▸ **Exercise aim**
Note every line in the entries that contains the string "video", and copy it.

******

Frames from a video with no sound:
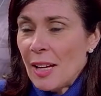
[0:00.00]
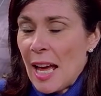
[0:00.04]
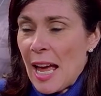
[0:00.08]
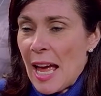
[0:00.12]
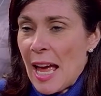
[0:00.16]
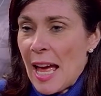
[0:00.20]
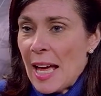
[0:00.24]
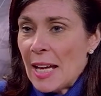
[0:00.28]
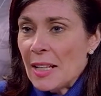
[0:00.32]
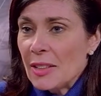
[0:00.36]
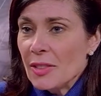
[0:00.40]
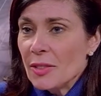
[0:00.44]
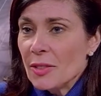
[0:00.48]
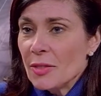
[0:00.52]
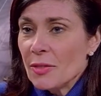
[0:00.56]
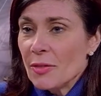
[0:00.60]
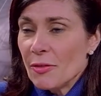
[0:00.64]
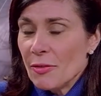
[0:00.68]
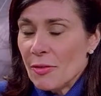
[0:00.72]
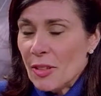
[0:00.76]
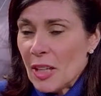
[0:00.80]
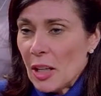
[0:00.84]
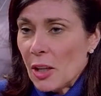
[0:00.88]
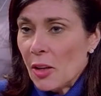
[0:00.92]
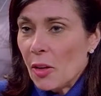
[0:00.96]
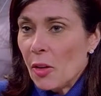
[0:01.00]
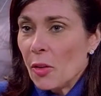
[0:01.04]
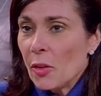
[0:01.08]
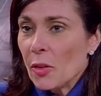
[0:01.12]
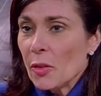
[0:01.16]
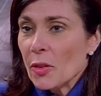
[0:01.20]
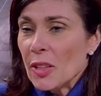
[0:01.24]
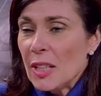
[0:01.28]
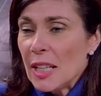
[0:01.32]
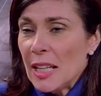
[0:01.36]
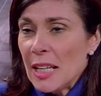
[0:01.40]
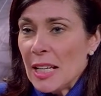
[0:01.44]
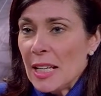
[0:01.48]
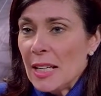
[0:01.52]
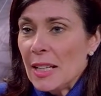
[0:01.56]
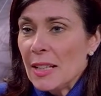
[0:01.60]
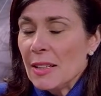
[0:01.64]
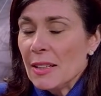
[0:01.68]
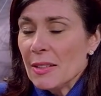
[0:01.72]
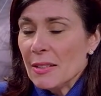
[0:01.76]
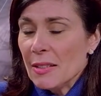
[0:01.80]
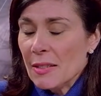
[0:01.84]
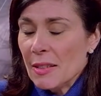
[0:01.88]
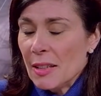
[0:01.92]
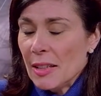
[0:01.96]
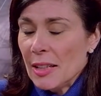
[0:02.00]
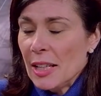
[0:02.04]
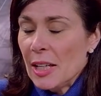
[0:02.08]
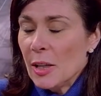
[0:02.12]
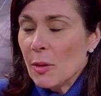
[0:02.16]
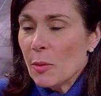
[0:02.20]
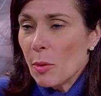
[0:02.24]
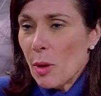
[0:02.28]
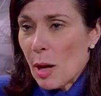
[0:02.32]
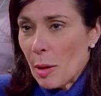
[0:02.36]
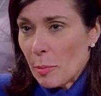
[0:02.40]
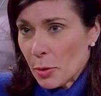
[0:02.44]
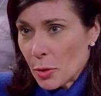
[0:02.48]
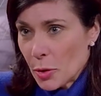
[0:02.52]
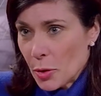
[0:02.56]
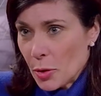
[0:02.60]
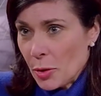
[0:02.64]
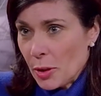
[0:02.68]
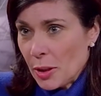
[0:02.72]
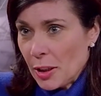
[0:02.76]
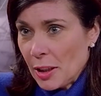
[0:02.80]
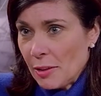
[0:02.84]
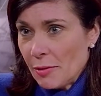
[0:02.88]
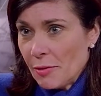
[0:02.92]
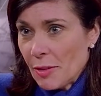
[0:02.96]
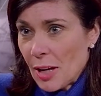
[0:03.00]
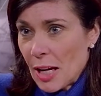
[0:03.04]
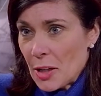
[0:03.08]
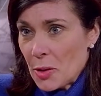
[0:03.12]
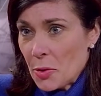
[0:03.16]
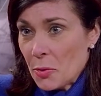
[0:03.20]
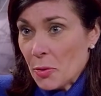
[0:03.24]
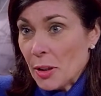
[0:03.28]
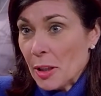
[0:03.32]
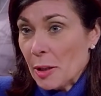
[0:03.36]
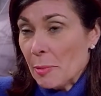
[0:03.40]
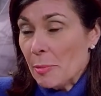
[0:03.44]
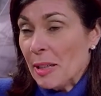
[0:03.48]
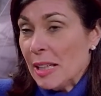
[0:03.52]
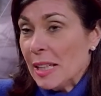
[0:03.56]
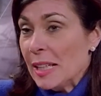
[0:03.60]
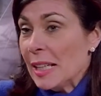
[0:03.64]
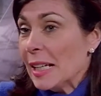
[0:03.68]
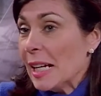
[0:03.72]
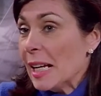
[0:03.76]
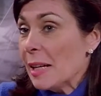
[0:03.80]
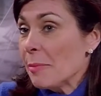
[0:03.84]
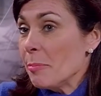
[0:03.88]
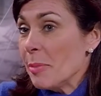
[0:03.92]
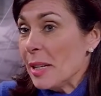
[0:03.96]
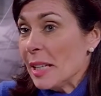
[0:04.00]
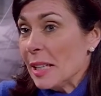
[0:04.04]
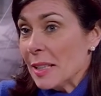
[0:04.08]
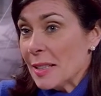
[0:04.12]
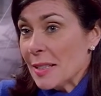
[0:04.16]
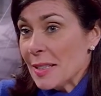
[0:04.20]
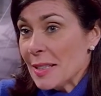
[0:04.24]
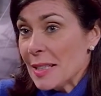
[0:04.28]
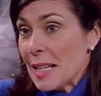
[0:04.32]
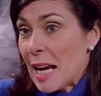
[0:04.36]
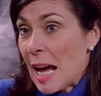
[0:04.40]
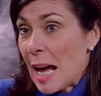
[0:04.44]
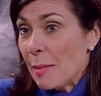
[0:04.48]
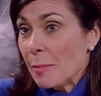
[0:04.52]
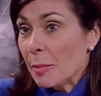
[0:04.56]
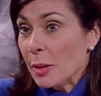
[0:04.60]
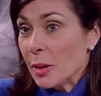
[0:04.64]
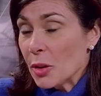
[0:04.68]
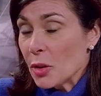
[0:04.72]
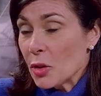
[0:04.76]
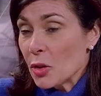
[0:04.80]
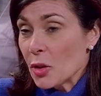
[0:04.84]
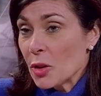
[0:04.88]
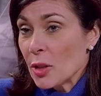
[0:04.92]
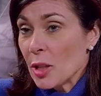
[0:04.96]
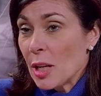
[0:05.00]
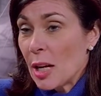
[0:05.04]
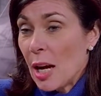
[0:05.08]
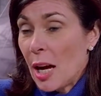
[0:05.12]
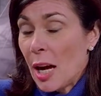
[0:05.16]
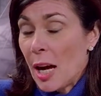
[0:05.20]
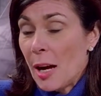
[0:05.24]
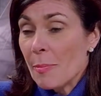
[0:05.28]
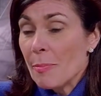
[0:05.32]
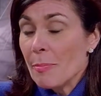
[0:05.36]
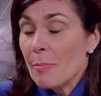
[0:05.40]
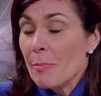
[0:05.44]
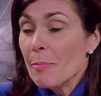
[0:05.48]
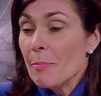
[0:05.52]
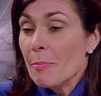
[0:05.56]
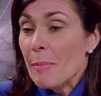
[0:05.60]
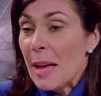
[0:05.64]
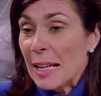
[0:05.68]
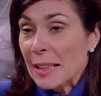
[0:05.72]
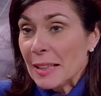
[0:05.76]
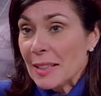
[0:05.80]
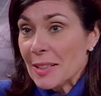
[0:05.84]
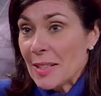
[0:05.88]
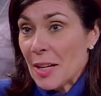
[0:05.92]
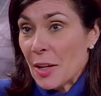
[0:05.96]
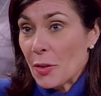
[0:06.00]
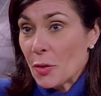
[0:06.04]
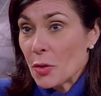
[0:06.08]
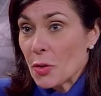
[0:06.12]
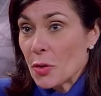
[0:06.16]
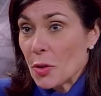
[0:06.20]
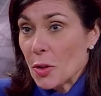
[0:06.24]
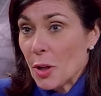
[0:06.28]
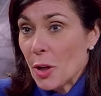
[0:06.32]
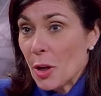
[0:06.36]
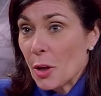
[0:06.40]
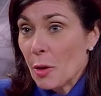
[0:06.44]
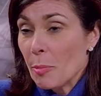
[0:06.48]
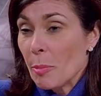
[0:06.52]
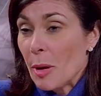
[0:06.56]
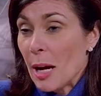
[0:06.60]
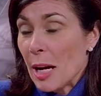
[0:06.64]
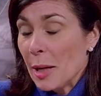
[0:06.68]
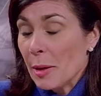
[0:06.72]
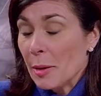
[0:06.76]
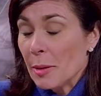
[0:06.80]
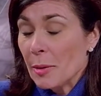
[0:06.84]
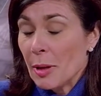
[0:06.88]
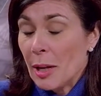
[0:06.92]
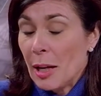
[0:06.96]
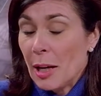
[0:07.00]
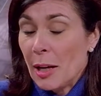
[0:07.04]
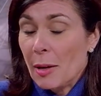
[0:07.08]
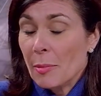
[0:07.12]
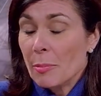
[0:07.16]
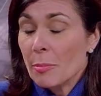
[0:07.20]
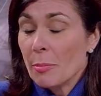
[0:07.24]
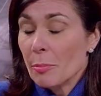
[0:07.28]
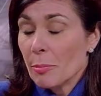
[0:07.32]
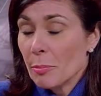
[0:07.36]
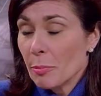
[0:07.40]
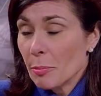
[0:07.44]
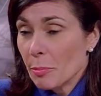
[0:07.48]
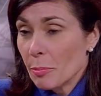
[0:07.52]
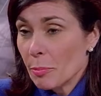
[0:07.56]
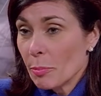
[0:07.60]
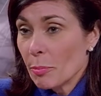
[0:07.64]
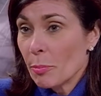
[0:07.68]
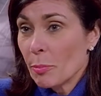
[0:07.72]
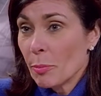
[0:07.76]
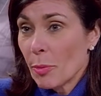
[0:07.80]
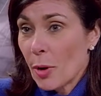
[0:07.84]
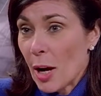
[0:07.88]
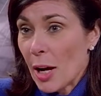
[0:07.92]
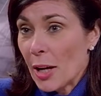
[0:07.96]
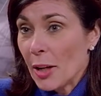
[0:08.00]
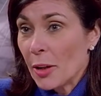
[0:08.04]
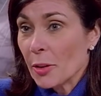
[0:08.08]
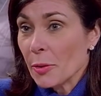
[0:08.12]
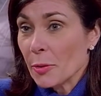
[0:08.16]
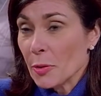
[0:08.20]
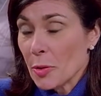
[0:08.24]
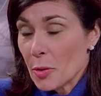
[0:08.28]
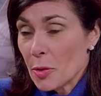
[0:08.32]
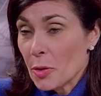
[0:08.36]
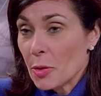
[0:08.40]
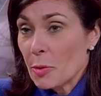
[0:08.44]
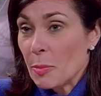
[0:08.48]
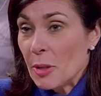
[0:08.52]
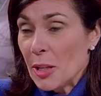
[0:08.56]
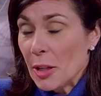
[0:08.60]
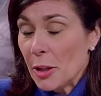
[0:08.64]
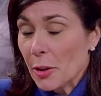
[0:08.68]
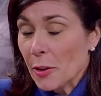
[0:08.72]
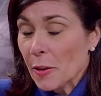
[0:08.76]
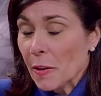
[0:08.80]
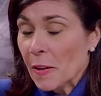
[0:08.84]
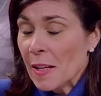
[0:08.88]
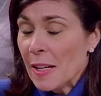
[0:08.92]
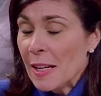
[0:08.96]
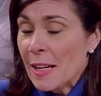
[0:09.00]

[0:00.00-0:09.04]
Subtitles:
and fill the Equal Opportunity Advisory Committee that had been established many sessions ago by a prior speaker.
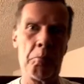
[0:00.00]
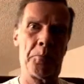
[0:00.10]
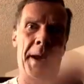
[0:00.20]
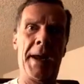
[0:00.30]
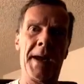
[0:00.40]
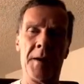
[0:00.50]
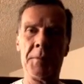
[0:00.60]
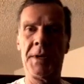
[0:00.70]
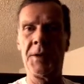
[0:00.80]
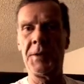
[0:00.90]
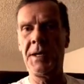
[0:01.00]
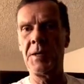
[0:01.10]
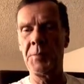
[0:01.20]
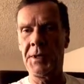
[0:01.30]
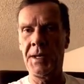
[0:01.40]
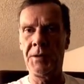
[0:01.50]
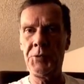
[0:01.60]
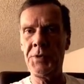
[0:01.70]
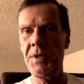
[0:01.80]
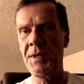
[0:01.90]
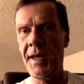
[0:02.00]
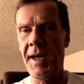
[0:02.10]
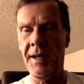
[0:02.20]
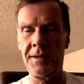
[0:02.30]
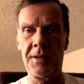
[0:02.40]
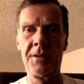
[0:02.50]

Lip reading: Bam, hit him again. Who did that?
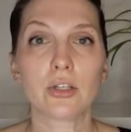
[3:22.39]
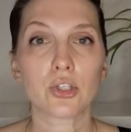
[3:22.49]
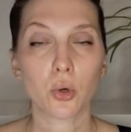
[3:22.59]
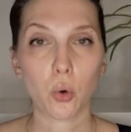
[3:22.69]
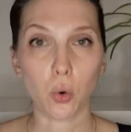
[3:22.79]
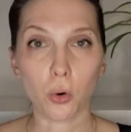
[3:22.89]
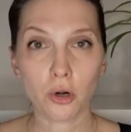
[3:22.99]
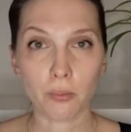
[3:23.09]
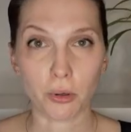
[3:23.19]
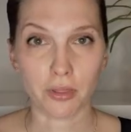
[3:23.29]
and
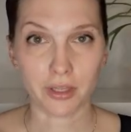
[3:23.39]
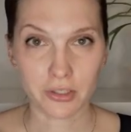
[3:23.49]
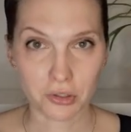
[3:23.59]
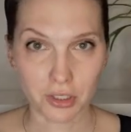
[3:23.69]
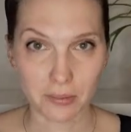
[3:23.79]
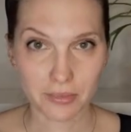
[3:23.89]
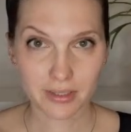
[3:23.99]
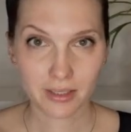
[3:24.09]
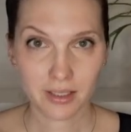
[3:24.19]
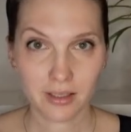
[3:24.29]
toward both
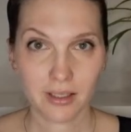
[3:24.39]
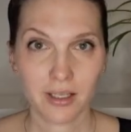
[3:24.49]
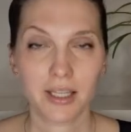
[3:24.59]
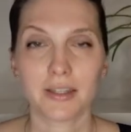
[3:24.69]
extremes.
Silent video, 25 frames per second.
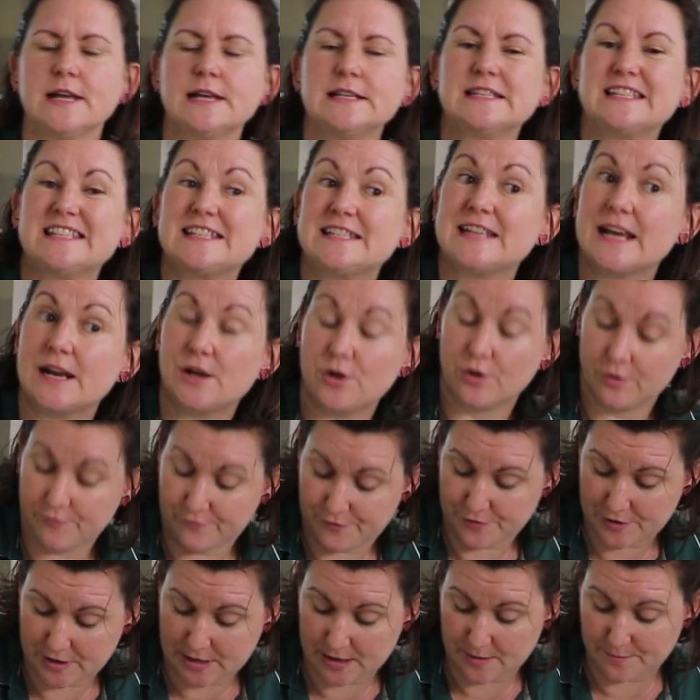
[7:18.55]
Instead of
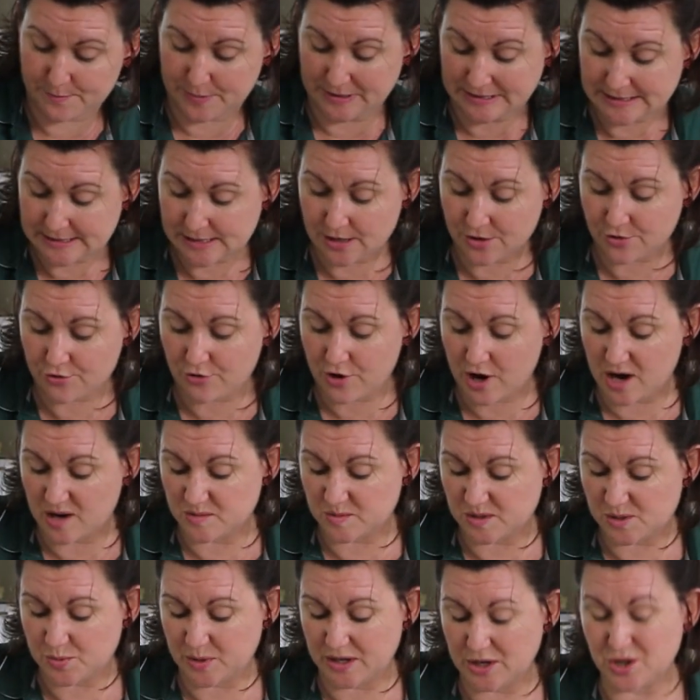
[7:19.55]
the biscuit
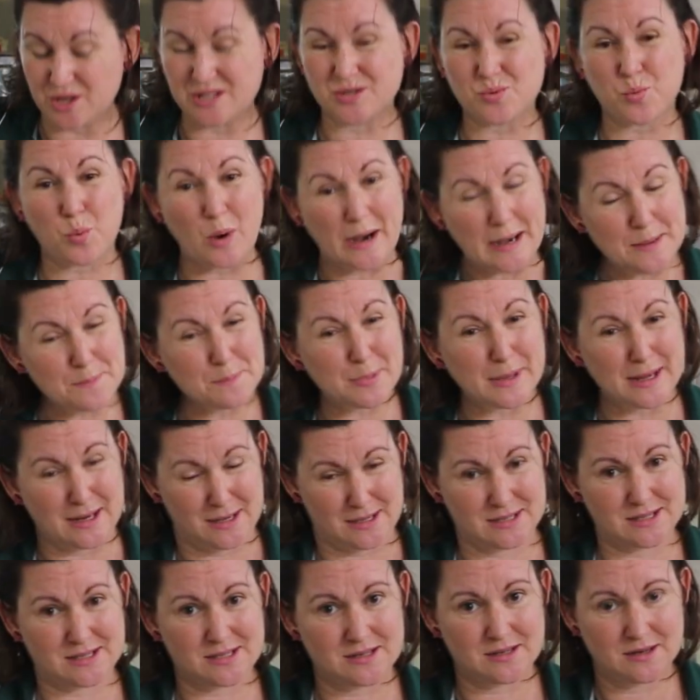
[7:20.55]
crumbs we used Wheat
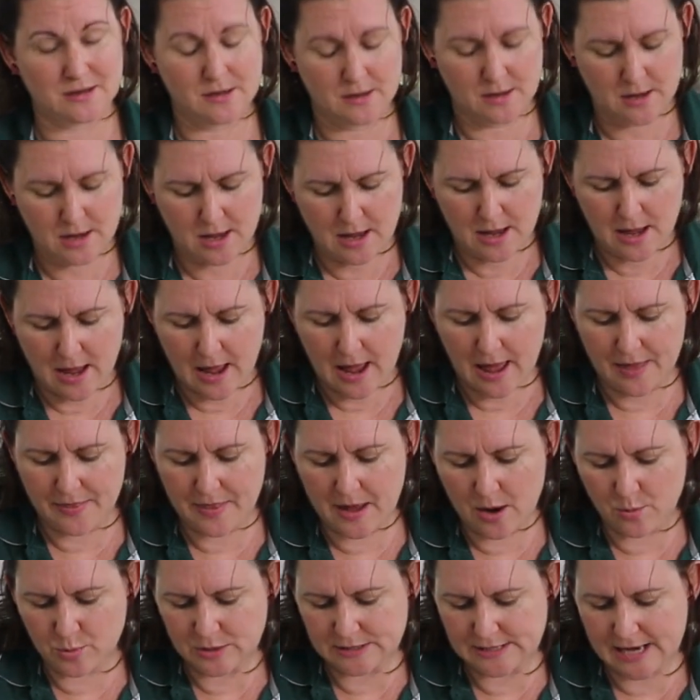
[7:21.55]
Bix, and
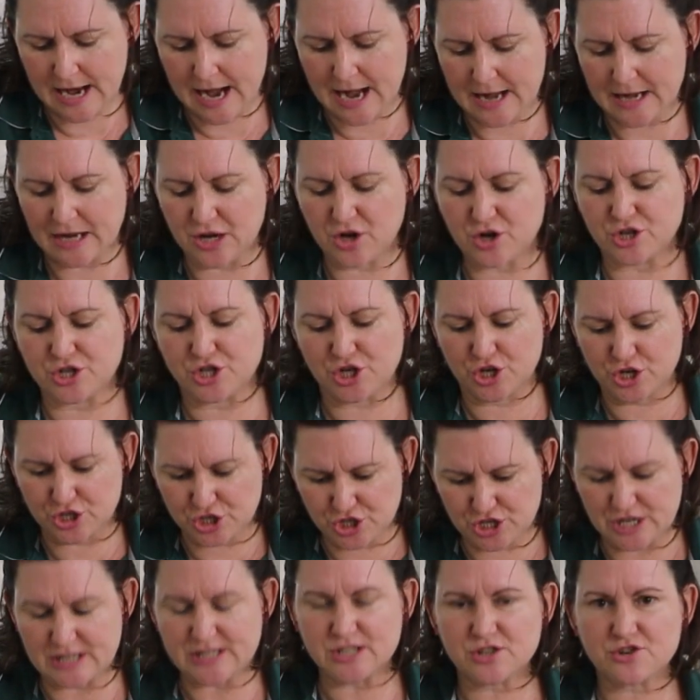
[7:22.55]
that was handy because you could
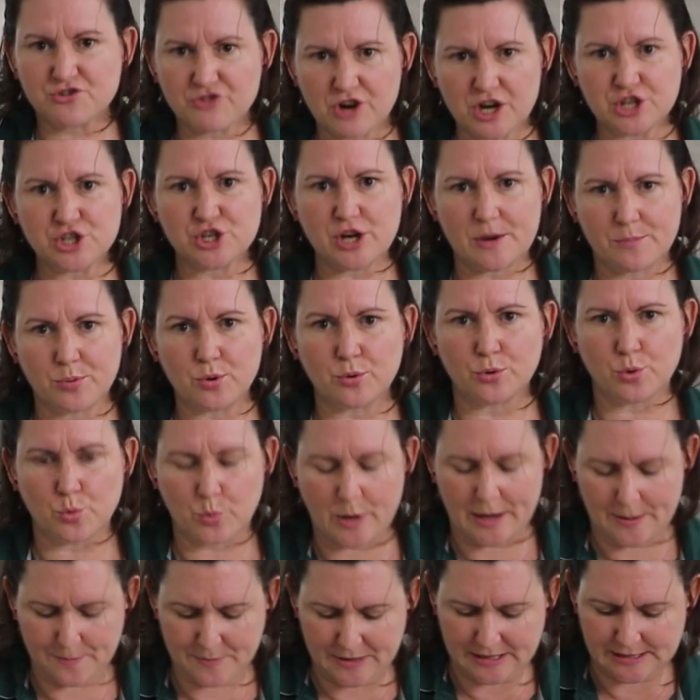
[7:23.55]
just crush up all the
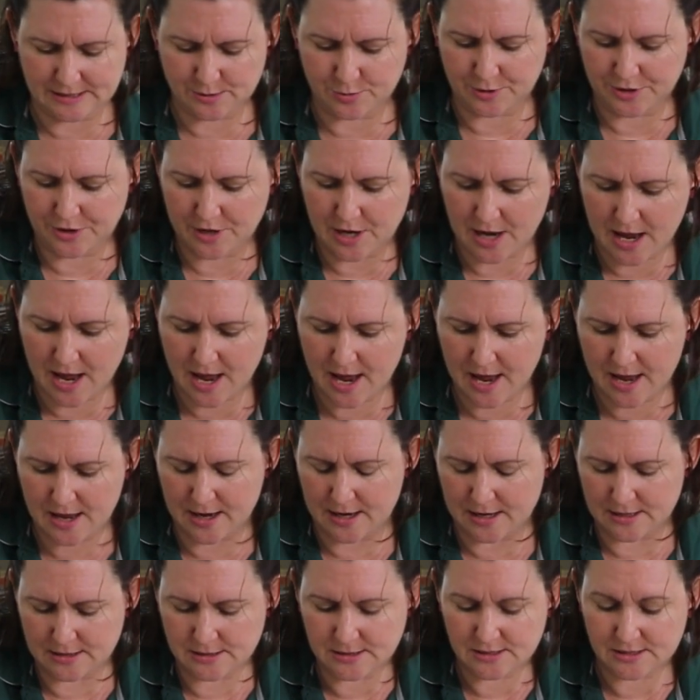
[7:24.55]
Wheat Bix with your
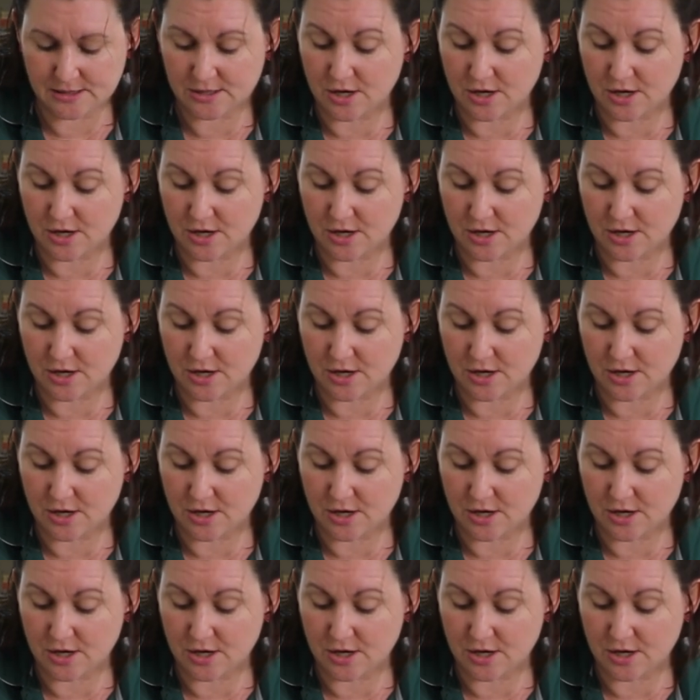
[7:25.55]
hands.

******

▸ **Exercise answer**
Frames from a video with no sound:
Silent video, 25 frames per second.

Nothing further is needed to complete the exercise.